If this meeting takes place in a company culture where product quality is prized, where honest conversations are encouraged instead of openly or tacitly discouraged, and where the perception of doing a good job correlates strongly with actually doing a good job, then this team has a good chance of settling on some metrics that may not be a panacea for their quality and reliability struggles, but will at least move them in a better direction as they continue to iterate toward more mature and disciplined engineering practices.

However, if this meeting takes place in an engineering culture where company politics take precedence over everything else, the chosen metrics will probably correlate more strongly with what the team thinks the management chain wants to see than with the actual health of the software. In fact the very act of identifying action items in an incident review is often perceived as an indicator of how “effectively” that incident review was conducted. It’s quantity over not just quality, but sometimes even relevance. One time my team had an action item assigned to it for an outage we had never heard of, from an incident review meeting we had not been invited to, and to monitor a component that the team had not owned for years. That particular meeting was not about understanding an outage in order to reduce the probability of its recurrence. It was about making the people involved look like they were Doing Something (preferably while throwing some of the blame-free blame on other teams, whether they deserved it or not). And that outcome was very much a reflection of the company’s culture as a whole.

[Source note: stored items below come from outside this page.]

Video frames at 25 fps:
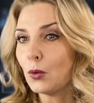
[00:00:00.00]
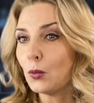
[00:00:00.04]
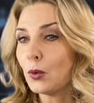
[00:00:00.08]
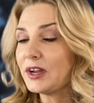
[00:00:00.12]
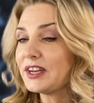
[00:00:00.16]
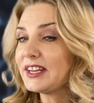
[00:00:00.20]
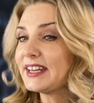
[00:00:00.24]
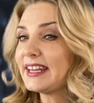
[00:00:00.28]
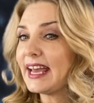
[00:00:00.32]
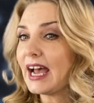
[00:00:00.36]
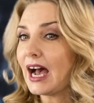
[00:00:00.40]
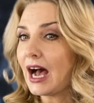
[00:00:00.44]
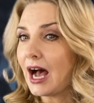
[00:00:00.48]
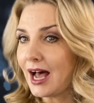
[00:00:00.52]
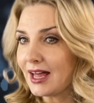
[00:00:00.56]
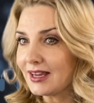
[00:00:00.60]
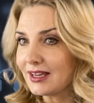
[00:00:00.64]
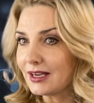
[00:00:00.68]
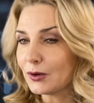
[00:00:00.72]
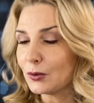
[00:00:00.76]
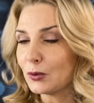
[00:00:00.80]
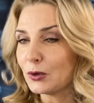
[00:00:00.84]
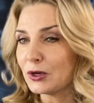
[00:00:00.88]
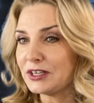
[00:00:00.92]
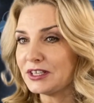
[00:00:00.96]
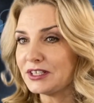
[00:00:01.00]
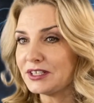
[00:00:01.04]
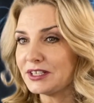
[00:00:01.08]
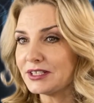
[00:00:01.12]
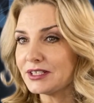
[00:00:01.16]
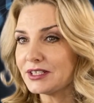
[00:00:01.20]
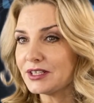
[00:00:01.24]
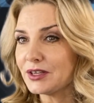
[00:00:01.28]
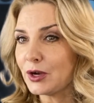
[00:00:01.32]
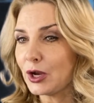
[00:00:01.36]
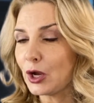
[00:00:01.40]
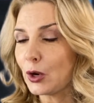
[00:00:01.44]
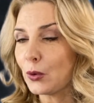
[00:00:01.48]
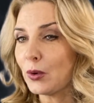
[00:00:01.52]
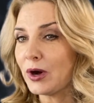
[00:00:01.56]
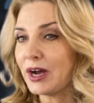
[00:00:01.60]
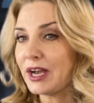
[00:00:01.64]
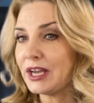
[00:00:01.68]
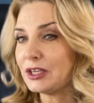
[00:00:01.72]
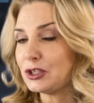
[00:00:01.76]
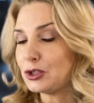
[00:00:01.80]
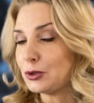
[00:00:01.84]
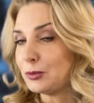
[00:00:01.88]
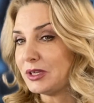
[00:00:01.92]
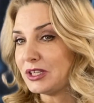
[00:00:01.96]
are the other qualities required
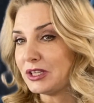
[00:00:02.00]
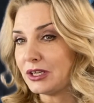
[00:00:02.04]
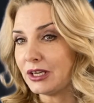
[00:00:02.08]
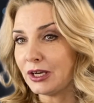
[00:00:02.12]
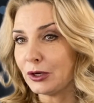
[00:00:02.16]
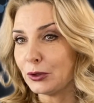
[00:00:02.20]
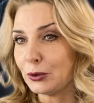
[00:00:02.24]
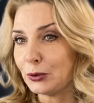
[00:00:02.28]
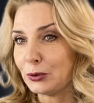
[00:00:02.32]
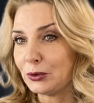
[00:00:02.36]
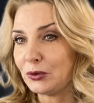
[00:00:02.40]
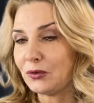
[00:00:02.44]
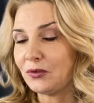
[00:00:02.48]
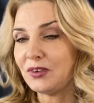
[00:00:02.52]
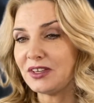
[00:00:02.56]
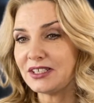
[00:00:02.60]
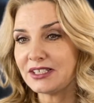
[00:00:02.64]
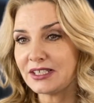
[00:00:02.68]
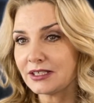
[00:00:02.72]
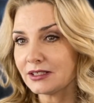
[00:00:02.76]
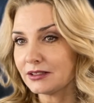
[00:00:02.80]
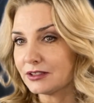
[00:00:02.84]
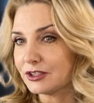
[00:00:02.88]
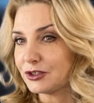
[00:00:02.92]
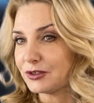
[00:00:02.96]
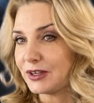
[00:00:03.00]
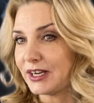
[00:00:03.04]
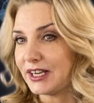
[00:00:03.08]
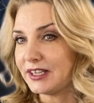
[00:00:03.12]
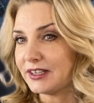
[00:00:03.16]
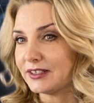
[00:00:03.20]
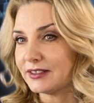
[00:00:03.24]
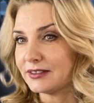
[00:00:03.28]
to be a good physical trader?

What’s the best indicator or metric to use for tracking how much an organization manipulates the indicators and metrics it uses? Trick question. Even if the correct measurement was introduced into a highly-politicized, opaque environment, it would immediately be mutated beyond recognition.

I’ve just gone over a few of the broad ways metrics in an engineering organization can be (and have been, more times than I can count) misused, distorted, or outright twisted. I don’t really offer any solutions, either. In fact, the presence of these measurement manipulations serves as a pretty strong lagging indicator of how corporate politics take precedence over making positive improvements in both the engineering teams and their product output.

Choosing the most effective indicators for positive, beneficial goals requires internal transparency, honest conversations, and a recognition of the many factors, both technical and human, that impact and underpin a system’s health and a metric’s values.